Here in Erie, PA, a young mother with an unemployed husband (he was in technical school)went to work in a local hospital here after moving here from Ohio. At this hospital, surgeons and doctors pressure the medical coders into falsifying the codes in order to effect more payments from insurance carriers (especially for workers comp and health insurance carriers). When she refused to "play the game" because of the risk of her possibly getting busted for insurance fraud, which is a felony in PA - punnishable by revocation of professional licenses, steep fines and a prison sentence, this girl found herself fired. Now Erie is somewhat of a small city, where all the local doctors, lawyers, CEO's and bank presidents hob-knob at the same exclusive dining club and yacht club. The hospital doing this is one of the region's last large employers. When this woman went to seek justice for the unfair loss of her job for refusing to commit what amounted to insurance fraud, unlike the rest of her department of medical coders, she was told by a young and conscientious lawyer that although she had a very strong and win-able case - both for wrongful termination AND insurance fraud, he was not willing to go up against the region's largest employer because he was afraid it would jeopardize his future and his career as a local lawyer.

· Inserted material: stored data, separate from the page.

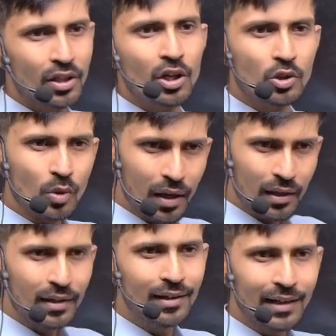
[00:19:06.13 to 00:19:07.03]
So
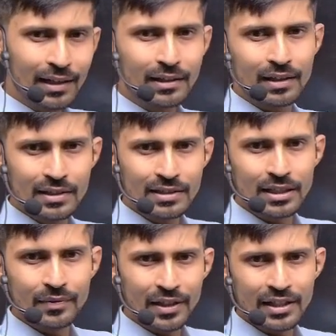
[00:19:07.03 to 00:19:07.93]
under that condition,
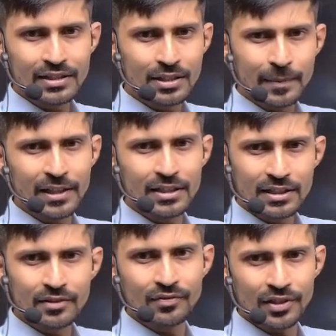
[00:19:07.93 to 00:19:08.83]
when x is minus
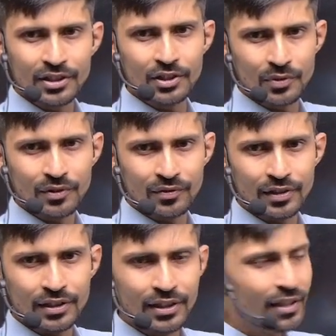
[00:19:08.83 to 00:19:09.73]
infinity to
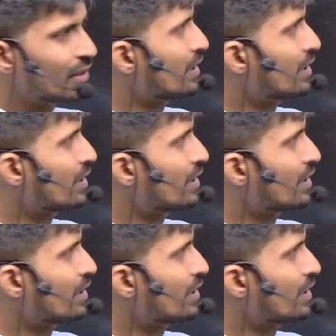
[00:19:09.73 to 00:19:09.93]
infinity,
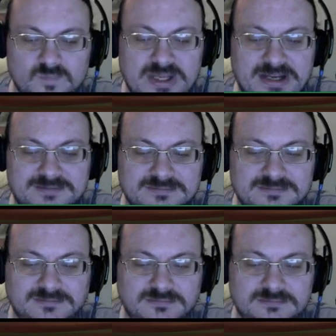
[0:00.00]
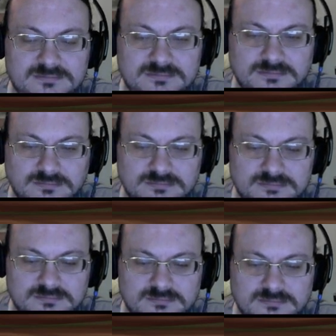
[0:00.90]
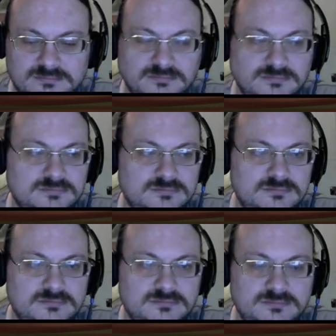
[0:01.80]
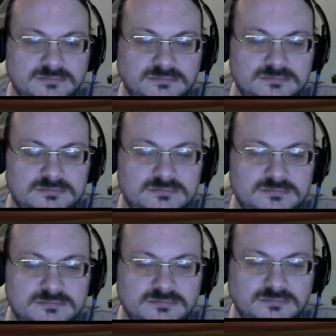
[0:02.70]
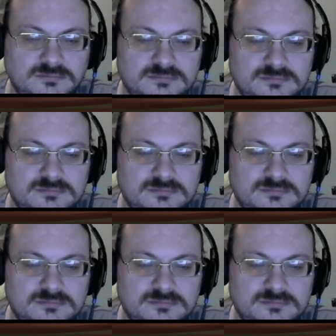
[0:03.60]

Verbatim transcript: Yeah. The physical releases were delayed for so long because of the backlog.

Also, since this woman refused to "play the game", she also found herself unoficially black-balled from any other comparable employment, except for maybe a crappy minimum wage job at Wal-Mart's. This lawyer confirmed this for her and it was affirmed by other lawyers in the area, none of whom would take her case and help her get some justice. So much for lawyers being out for the disenfranchised. This poor working mother nearly ended up homeless as a result of the loss of her job and being unable to get another job to support herself and her family. She and her infant son and husband (who had to drop school when they moved) had to try to start all over with no money in another state where she finally could get another job, all because of the lack of acess to justice afforded to this woman (and lack of justice afforded to the insurance carriers who were overbilled) - and a good ole boy network of greedy doctors, lawyers and a powerful and rich hospital executive. Meanwhile, insurance costs for individuals, groups and workers comp policies as a whole are higher than they would have to be if not for those seeking to get unjustly enriched by "playing the game" of insurance fraud. It happens more often than you think.
Second case: A local dentist is, and has been, getting away with false insurance claims for work (not) done on Medicaid patients, for several YEARS. I have it on reliable authority that he has submitted copies of his treatment plans to one of the local residential facilities for mentally handicapped residents, all who are on Medicaid and SSI. Yet, when several of the people who work at this facility checked some of their residents who were still complaining of toothaches, they found that this dentist had not drilled and filed the teeth as he claimed he did, both in his claims filed to Medicaid and also stated in the individual residents' treatment plans which this home keeps a record of. This dentist drives an $85K Hum-V and lives in a $500K home w/ an acre of lakefront property w/ private beach access. Since these types of cases would be morally right and just in pursuing, you would think that at least one lawyer would be ready to jump all over that hospital and the dentist, for the economic harm and medical harm they have caused respectively to the people involved. However, because these types of cases don't bring in big bucks in billable hours, and the lawyers hob-knob with the perpetrators of the aforementioned injustices, the aggrieved in each case were denied access to the legal system - justice had been denied. Now who do we blame for that - Milton Berle?